» **TASK**:
The answer must repeat every record exactly, with all pictures omitted.

[Dataset entries]
* * *

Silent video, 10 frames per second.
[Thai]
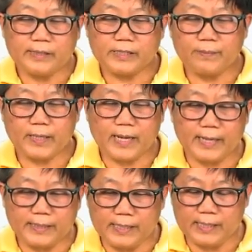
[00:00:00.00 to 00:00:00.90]
สมกา
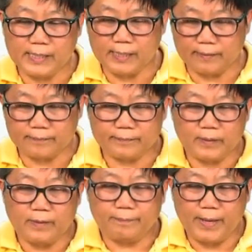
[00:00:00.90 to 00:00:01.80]
รนี้
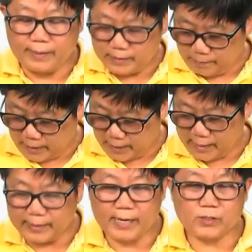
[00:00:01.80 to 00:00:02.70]
เป็นสมกา
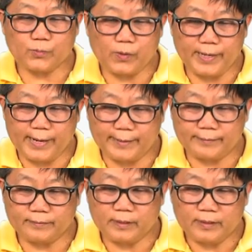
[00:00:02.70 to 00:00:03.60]
ร exponent
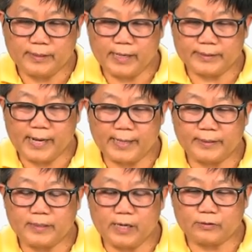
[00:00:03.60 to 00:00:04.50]
ดังนั้น
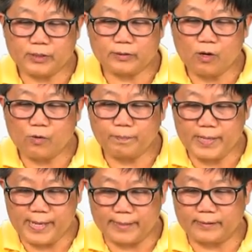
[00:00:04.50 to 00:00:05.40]
เราจะต้องเป
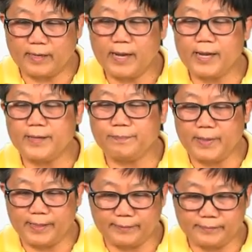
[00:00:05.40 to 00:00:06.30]
ลี่ยนให้
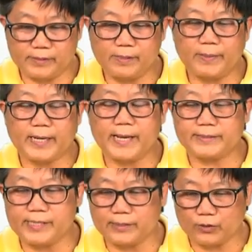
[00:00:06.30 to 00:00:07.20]
เป็นสมการ
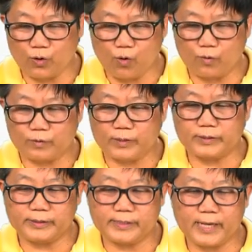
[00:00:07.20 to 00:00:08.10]
เส้นตรง
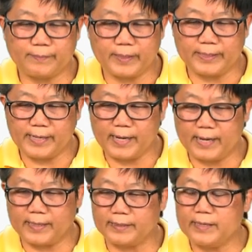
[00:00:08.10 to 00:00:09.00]
เถึงจะทำอะไรได้
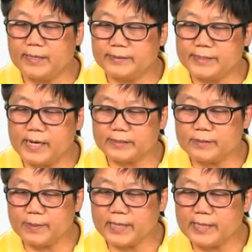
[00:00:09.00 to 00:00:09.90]
จากส
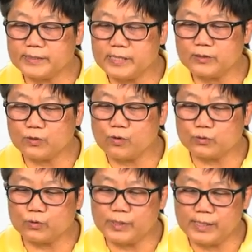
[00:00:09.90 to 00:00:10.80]
มการเส้นตรง
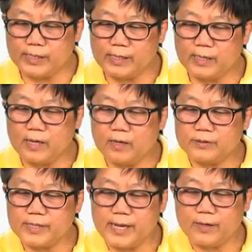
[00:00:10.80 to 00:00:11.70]
ตัวนี้
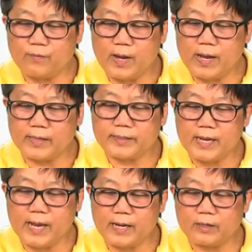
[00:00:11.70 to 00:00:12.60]
แสดงว่าถ้า
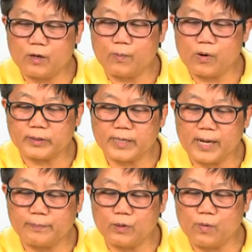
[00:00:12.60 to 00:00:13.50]
หากเราพอดก
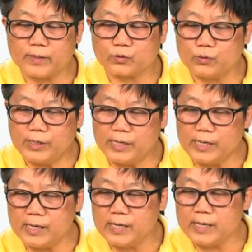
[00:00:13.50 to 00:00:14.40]
ราฟระหว่างตัว
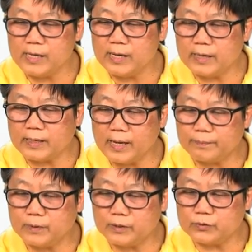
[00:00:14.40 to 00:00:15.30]
นี้กับ
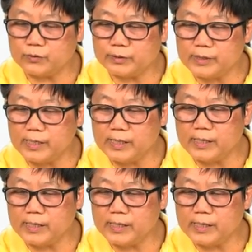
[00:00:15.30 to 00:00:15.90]
1ส่วน t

* * *

» **SOLUTION BELOW**:
Silent video, 10 frames per second.
[Thai]
[00:00:00.00 to 00:00:00.90]
สมกา
[00:00:00.90 to 00:00:01.80]
รนี้
[00:00:01.80 to 00:00:02.70]
เป็นสมกา
[00:00:02.70 to 00:00:03.60]
ร exponent
[00:00:03.60 to 00:00:04.50]
ดังนั้น
[00:00:04.50 to 00:00:05.40]
เราจะต้องเป
[00:00:05.40 to 00:00:06.30]
ลี่ยนให้
[00:00:06.30 to 00:00:07.20]
เป็นสมการ
[00:00:07.20 to 00:00:08.10]
เส้นตรง
[00:00:08.10 to 00:00:09.00]
เถึงจะทำอะไรได้
[00:00:09.00 to 00:00:09.90]
จากส
[00:00:09.90 to 00:00:10.80]
มการเส้นตรง
[00:00:10.80 to 00:00:11.70]
ตัวนี้
[00:00:11.70 to 00:00:12.60]
แสดงว่าถ้า
[00:00:12.60 to 00:00:13.50]
หากเราพอดก
[00:00:13.50 to 00:00:14.40]
ราฟระหว่างตัว
[00:00:14.40 to 00:00:15.30]
นี้กับ
[00:00:15.30 to 00:00:15.90]
1ส่วน t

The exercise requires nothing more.